--- START ---
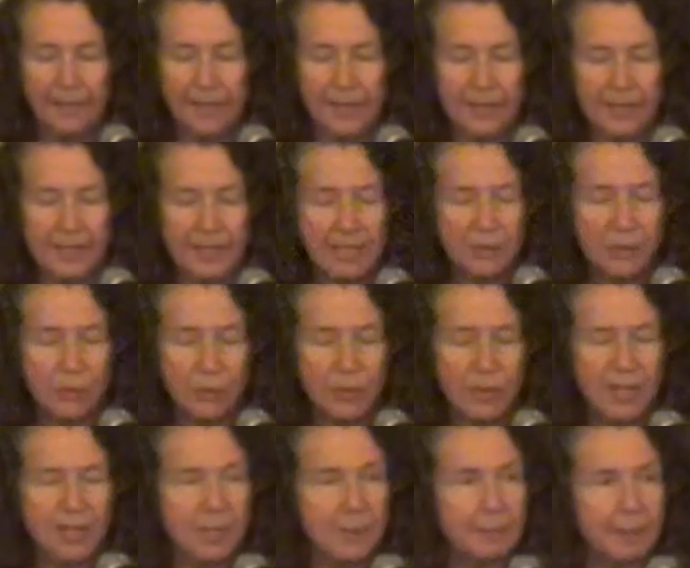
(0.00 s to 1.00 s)
The teachers
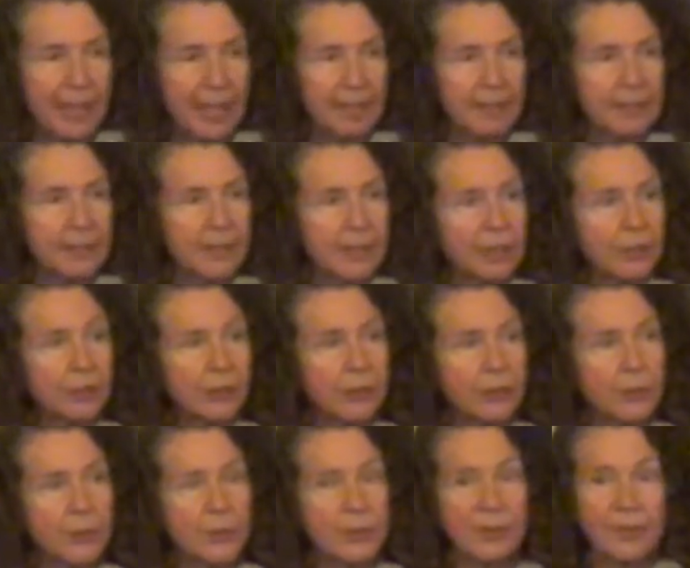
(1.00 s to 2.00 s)
expanded their
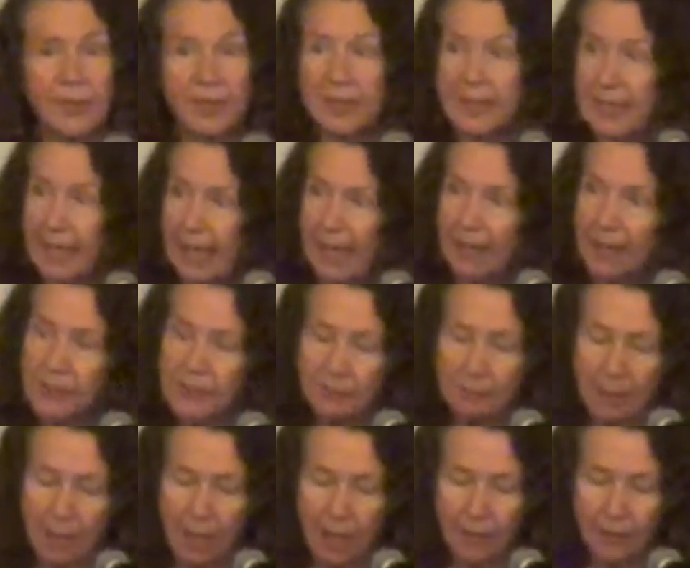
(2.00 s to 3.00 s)
use of the TASC
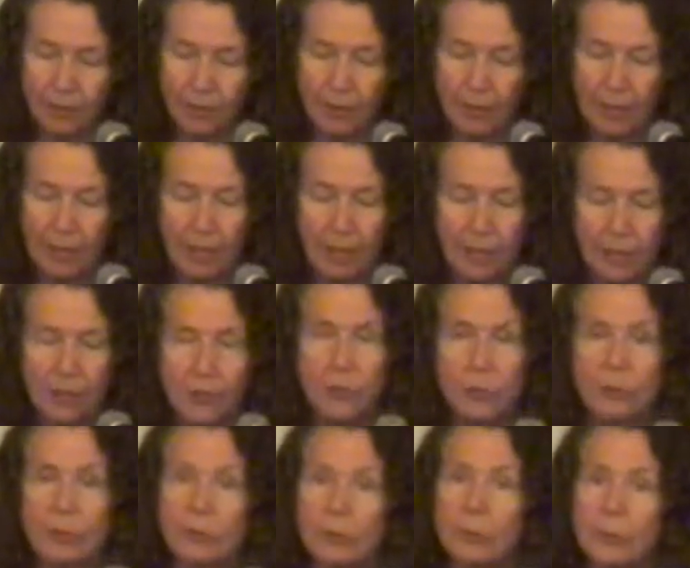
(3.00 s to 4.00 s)
model
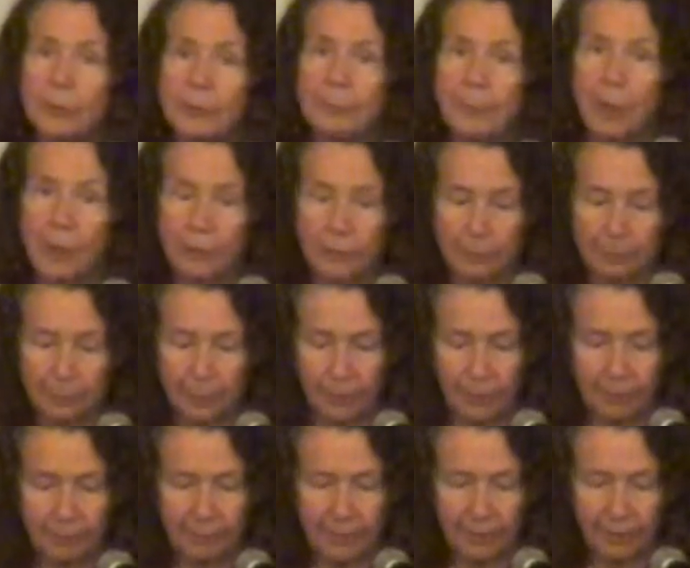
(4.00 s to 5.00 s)
to include
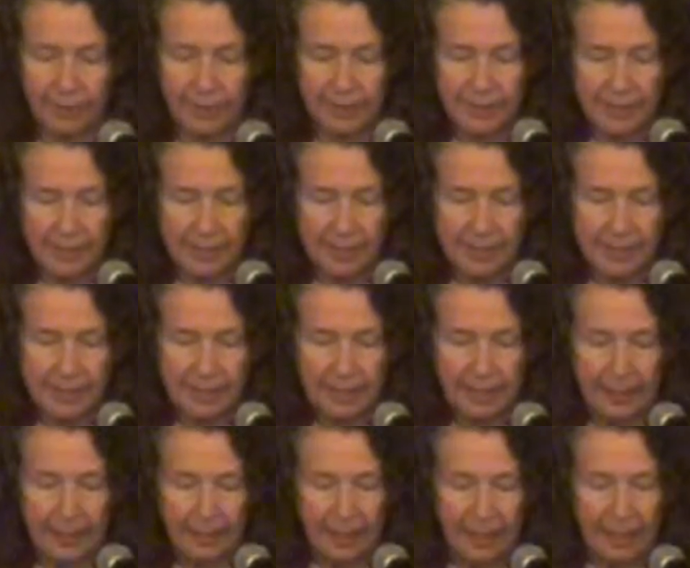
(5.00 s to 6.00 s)
multiple abilities,
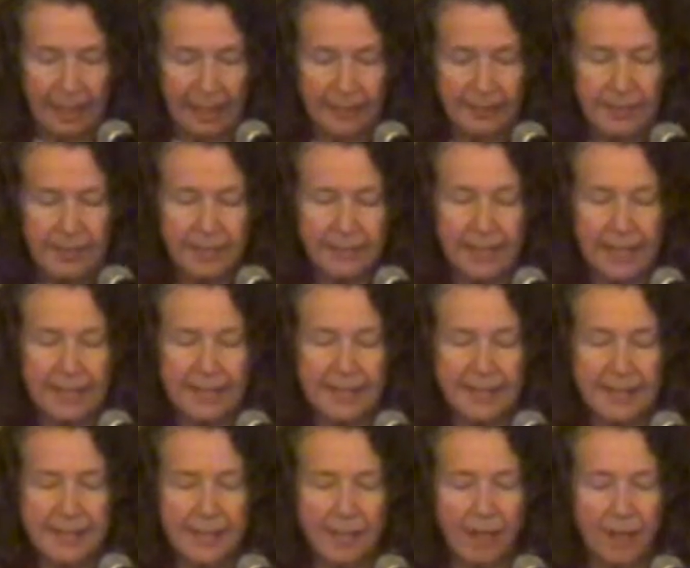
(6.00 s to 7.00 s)
and then they
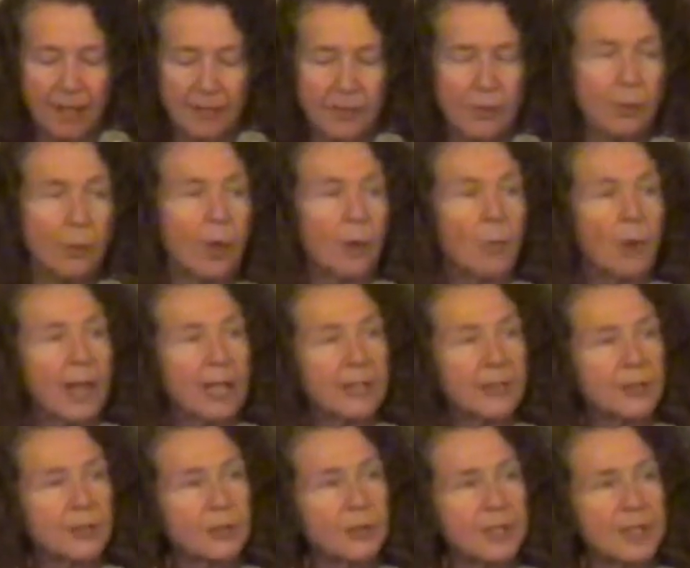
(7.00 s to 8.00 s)
designed
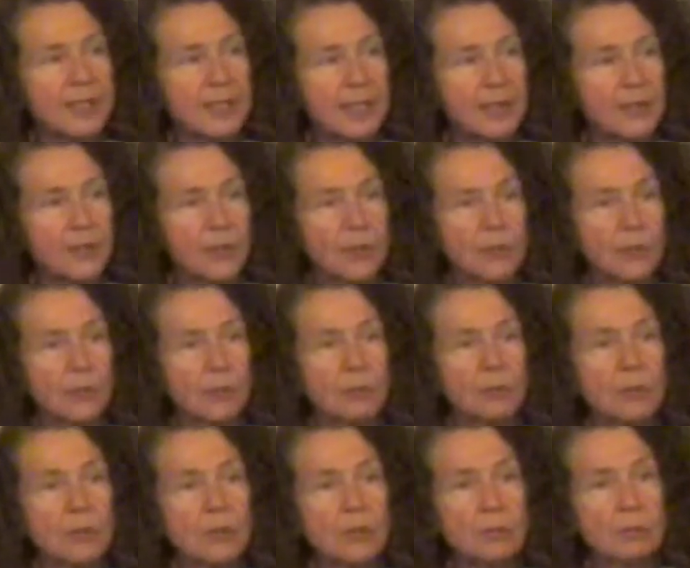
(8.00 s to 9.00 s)
ways to assess the
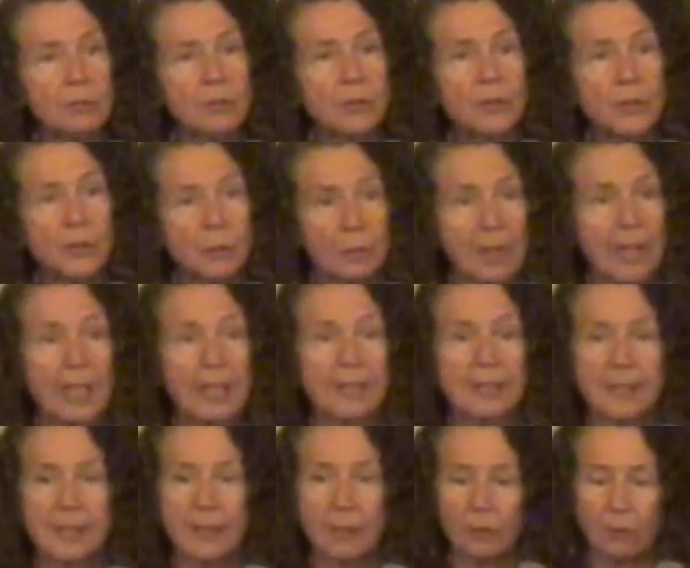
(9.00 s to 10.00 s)
students'
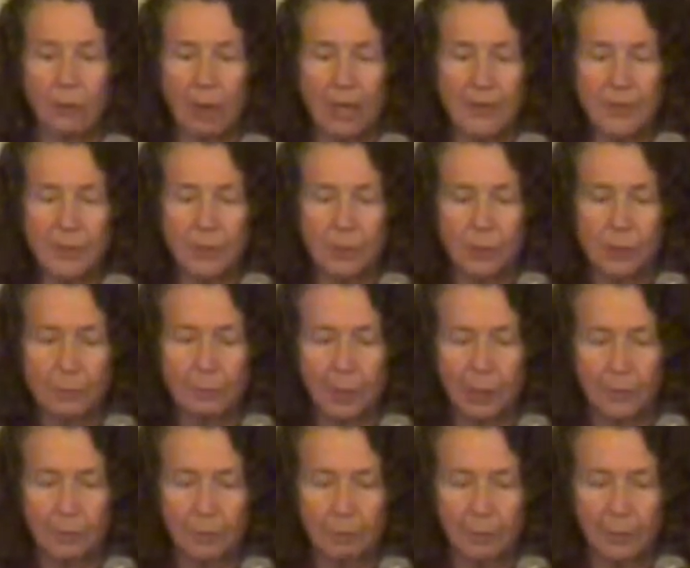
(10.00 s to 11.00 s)
strengths across those
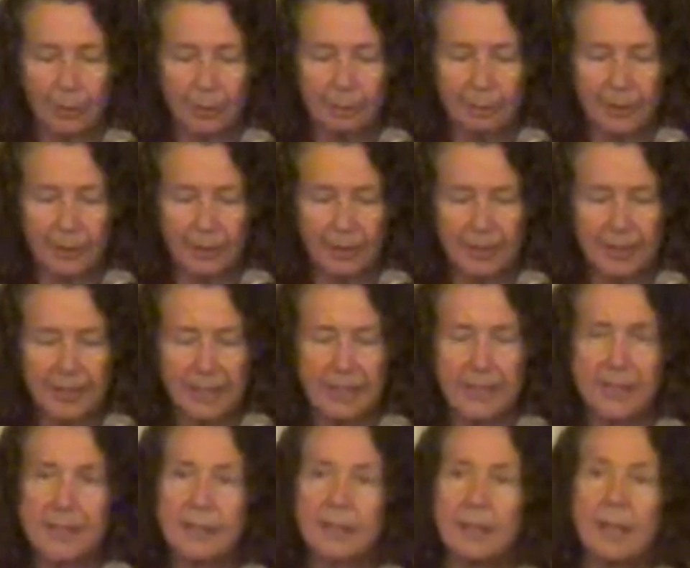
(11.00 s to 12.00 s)
multiple
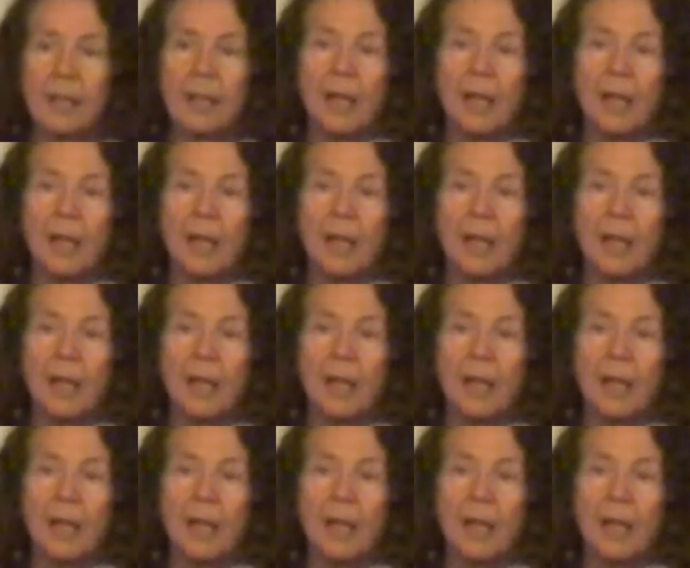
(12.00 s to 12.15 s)
abilities.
--- END ---
= AIM OF THE EXERCISE =
Pictures stay out of the copy. Reproduce exactly the lines from the one containing "(3.00 s to 4.00 s)" through the last line of the records above, both included.

= SOLUTION =
(3.00 s to 4.00 s)
model
(4.00 s to 5.00 s)
to include
(5.00 s to 6.00 s)
multiple abilities,
(6.00 s to 7.00 s)
and then they
(7.00 s to 8.00 s)
designed
(8.00 s to 9.00 s)
ways to assess the
(9.00 s to 10.00 s)
students'
(10.00 s to 11.00 s)
strengths across those
(11.00 s to 12.00 s)
multiple
(12.00 s to 12.15 s)
abilities.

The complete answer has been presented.